---- Study material
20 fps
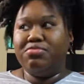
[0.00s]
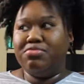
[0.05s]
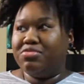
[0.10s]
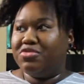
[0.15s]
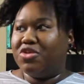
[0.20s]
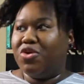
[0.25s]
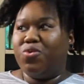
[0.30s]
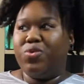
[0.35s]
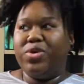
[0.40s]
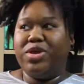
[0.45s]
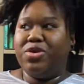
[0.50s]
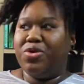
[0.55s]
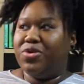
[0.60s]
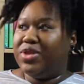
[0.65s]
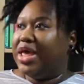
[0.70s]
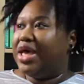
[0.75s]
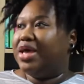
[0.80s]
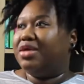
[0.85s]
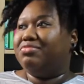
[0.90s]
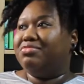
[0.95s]
Don't we know
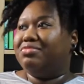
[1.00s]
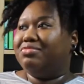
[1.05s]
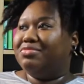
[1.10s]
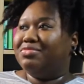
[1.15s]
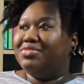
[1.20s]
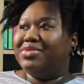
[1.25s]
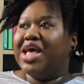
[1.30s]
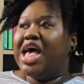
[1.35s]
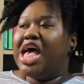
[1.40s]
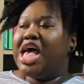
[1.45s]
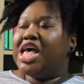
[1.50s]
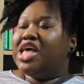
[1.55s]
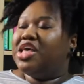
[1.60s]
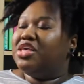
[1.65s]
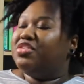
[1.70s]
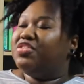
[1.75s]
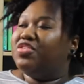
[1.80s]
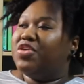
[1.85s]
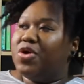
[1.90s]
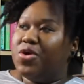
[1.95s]
that?
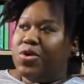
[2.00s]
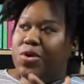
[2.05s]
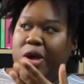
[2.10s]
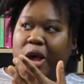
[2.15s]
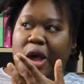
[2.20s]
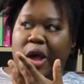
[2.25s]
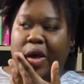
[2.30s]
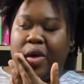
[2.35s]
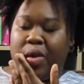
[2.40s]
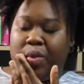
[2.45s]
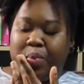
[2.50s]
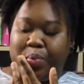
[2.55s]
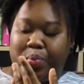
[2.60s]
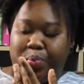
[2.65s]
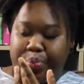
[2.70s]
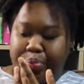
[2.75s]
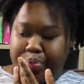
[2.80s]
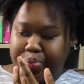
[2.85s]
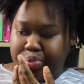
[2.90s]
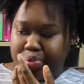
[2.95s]
So
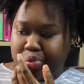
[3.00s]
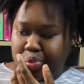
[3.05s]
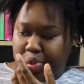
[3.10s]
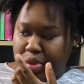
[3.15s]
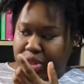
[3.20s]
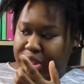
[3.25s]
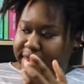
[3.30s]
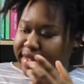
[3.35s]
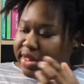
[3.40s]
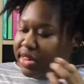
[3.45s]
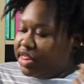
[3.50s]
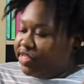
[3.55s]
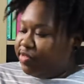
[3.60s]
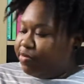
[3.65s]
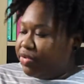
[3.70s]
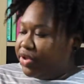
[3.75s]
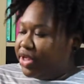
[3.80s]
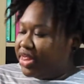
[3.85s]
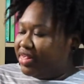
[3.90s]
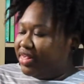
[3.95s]
this
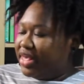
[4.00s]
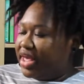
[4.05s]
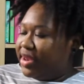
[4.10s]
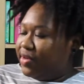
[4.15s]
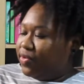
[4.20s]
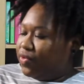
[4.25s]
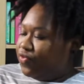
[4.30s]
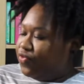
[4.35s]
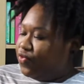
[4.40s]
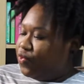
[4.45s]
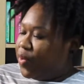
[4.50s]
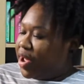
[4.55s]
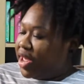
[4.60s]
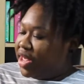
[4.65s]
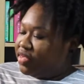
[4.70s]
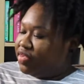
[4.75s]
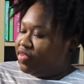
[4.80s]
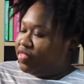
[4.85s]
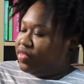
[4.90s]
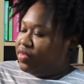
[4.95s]
book is set in
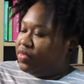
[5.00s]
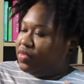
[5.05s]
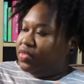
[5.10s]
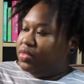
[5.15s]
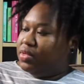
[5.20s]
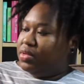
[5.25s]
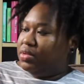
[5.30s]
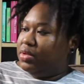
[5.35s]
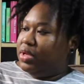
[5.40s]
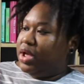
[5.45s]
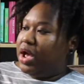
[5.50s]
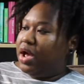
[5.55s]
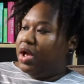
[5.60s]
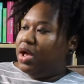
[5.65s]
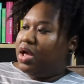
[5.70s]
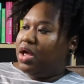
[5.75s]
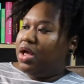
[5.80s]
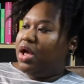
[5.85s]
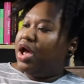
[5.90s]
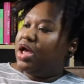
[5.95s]
Northwest.
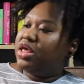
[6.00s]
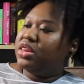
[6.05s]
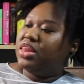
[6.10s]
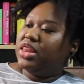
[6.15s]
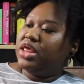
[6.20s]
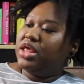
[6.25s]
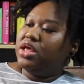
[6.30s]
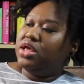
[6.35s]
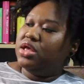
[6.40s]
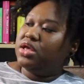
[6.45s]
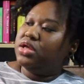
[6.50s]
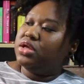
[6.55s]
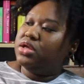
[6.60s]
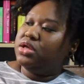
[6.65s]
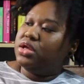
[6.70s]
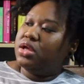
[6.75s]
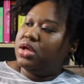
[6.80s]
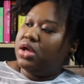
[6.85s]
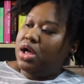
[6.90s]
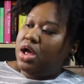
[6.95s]
I think
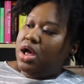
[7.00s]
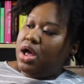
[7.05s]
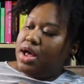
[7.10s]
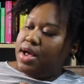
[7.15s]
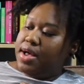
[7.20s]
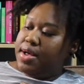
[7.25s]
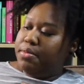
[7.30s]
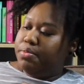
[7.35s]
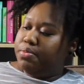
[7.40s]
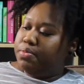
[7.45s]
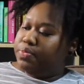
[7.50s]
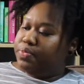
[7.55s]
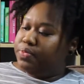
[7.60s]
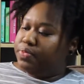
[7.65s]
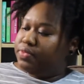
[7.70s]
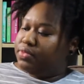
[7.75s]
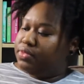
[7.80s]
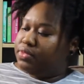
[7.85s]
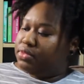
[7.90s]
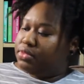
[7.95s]

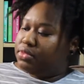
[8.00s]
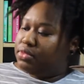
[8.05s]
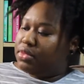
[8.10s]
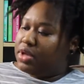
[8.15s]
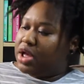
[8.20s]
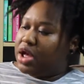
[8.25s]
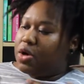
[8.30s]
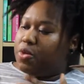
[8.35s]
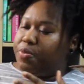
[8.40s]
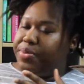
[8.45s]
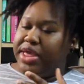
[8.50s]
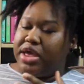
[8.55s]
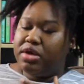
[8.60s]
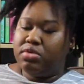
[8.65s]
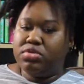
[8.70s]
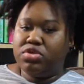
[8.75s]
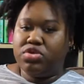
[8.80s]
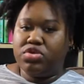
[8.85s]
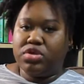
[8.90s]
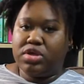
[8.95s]
I'll be
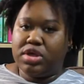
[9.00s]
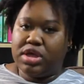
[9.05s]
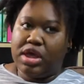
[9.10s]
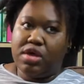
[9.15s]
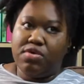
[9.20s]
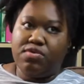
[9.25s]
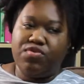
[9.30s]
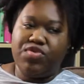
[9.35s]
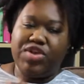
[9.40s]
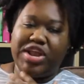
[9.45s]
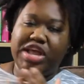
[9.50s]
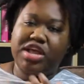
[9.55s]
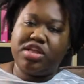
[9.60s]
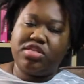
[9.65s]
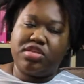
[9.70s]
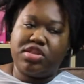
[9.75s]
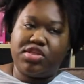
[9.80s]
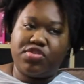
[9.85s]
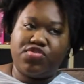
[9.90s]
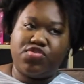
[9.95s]
able to relate
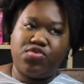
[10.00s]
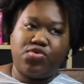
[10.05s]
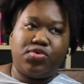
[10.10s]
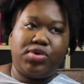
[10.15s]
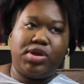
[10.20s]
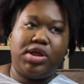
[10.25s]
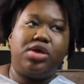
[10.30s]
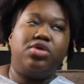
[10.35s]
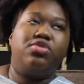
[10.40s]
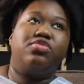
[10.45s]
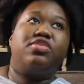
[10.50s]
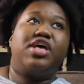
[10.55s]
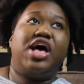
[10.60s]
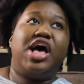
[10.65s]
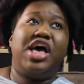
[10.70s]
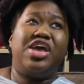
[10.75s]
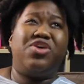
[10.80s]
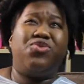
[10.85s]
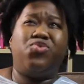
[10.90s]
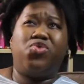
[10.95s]
to this story because
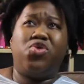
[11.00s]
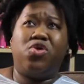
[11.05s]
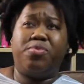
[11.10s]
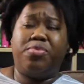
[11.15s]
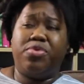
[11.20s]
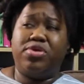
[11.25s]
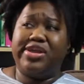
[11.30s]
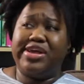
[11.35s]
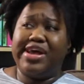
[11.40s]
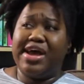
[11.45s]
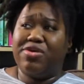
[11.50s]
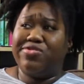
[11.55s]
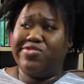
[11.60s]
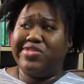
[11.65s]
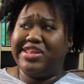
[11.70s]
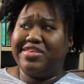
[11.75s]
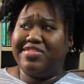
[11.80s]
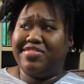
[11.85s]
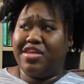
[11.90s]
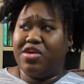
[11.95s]
I grew up on a
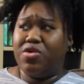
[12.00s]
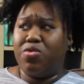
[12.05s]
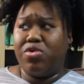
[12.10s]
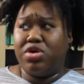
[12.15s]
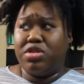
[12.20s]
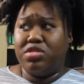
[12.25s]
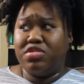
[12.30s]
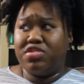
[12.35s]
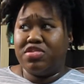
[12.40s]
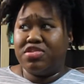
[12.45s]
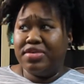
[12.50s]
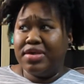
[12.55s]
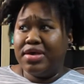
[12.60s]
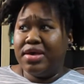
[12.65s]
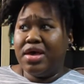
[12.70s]
council estate once.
--------
### Assigned task
Leave the pictures out and return each entry exactly.

### Result for this task
20 fps
[0.00s]
[0.05s]
[0.10s]
[0.15s]
[0.20s]
[0.25s]
[0.30s]
[0.35s]
[0.40s]
[0.45s]
[0.50s]
[0.55s]
[0.60s]
[0.65s]
[0.70s]
[0.75s]
[0.80s]
[0.85s]
[0.90s]
[0.95s]
Don't we know
[1.00s]
[1.05s]
[1.10s]
[1.15s]
[1.20s]
[1.25s]
[1.30s]
[1.35s]
[1.40s]
[1.45s]
[1.50s]
[1.55s]
[1.60s]
[1.65s]
[1.70s]
[1.75s]
[1.80s]
[1.85s]
[1.90s]
[1.95s]
that?
[2.00s]
[2.05s]
[2.10s]
[2.15s]
[2.20s]
[2.25s]
[2.30s]
[2.35s]
[2.40s]
[2.45s]
[2.50s]
[2.55s]
[2.60s]
[2.65s]
[2.70s]
[2.75s]
[2.80s]
[2.85s]
[2.90s]
[2.95s]
So
[3.00s]
[3.05s]
[3.10s]
[3.15s]
[3.20s]
[3.25s]
[3.30s]
[3.35s]
[3.40s]
[3.45s]
[3.50s]
[3.55s]
[3.60s]
[3.65s]
[3.70s]
[3.75s]
[3.80s]
[3.85s]
[3.90s]
[3.95s]
this
[4.00s]
[4.05s]
[4.10s]
[4.15s]
[4.20s]
[4.25s]
[4.30s]
[4.35s]
[4.40s]
[4.45s]
[4.50s]
[4.55s]
[4.60s]
[4.65s]
[4.70s]
[4.75s]
[4.80s]
[4.85s]
[4.90s]
[4.95s]
book is set in
[5.00s]
[5.05s]
[5.10s]
[5.15s]
[5.20s]
[5.25s]
[5.30s]
[5.35s]
[5.40s]
[5.45s]
[5.50s]
[5.55s]
[5.60s]
[5.65s]
[5.70s]
[5.75s]
[5.80s]
[5.85s]
[5.90s]
[5.95s]
Northwest.
[6.00s]
[6.05s]
[6.10s]
[6.15s]
[6.20s]
[6.25s]
[6.30s]
[6.35s]
[6.40s]
[6.45s]
[6.50s]
[6.55s]
[6.60s]
[6.65s]
[6.70s]
[6.75s]
[6.80s]
[6.85s]
[6.90s]
[6.95s]
I think
[7.00s]
[7.05s]
[7.10s]
[7.15s]
[7.20s]
[7.25s]
[7.30s]
[7.35s]
[7.40s]
[7.45s]
[7.50s]
[7.55s]
[7.60s]
[7.65s]
[7.70s]
[7.75s]
[7.80s]
[7.85s]
[7.90s]
[7.95s]

[8.00s]
[8.05s]
[8.10s]
[8.15s]
[8.20s]
[8.25s]
[8.30s]
[8.35s]
[8.40s]
[8.45s]
[8.50s]
[8.55s]
[8.60s]
[8.65s]
[8.70s]
[8.75s]
[8.80s]
[8.85s]
[8.90s]
[8.95s]
I'll be
[9.00s]
[9.05s]
[9.10s]
[9.15s]
[9.20s]
[9.25s]
[9.30s]
[9.35s]
[9.40s]
[9.45s]
[9.50s]
[9.55s]
[9.60s]
[9.65s]
[9.70s]
[9.75s]
[9.80s]
[9.85s]
[9.90s]
[9.95s]
able to relate
[10.00s]
[10.05s]
[10.10s]
[10.15s]
[10.20s]
[10.25s]
[10.30s]
[10.35s]
[10.40s]
[10.45s]
[10.50s]
[10.55s]
[10.60s]
[10.65s]
[10.70s]
[10.75s]
[10.80s]
[10.85s]
[10.90s]
[10.95s]
to this story because
[11.00s]
[11.05s]
[11.10s]
[11.15s]
[11.20s]
[11.25s]
[11.30s]
[11.35s]
[11.40s]
[11.45s]
[11.50s]
[11.55s]
[11.60s]
[11.65s]
[11.70s]
[11.75s]
[11.80s]
[11.85s]
[11.90s]
[11.95s]
I grew up on a
[12.00s]
[12.05s]
[12.10s]
[12.15s]
[12.20s]
[12.25s]
[12.30s]
[12.35s]
[12.40s]
[12.45s]
[12.50s]
[12.55s]
[12.60s]
[12.65s]
[12.70s]
council estate once.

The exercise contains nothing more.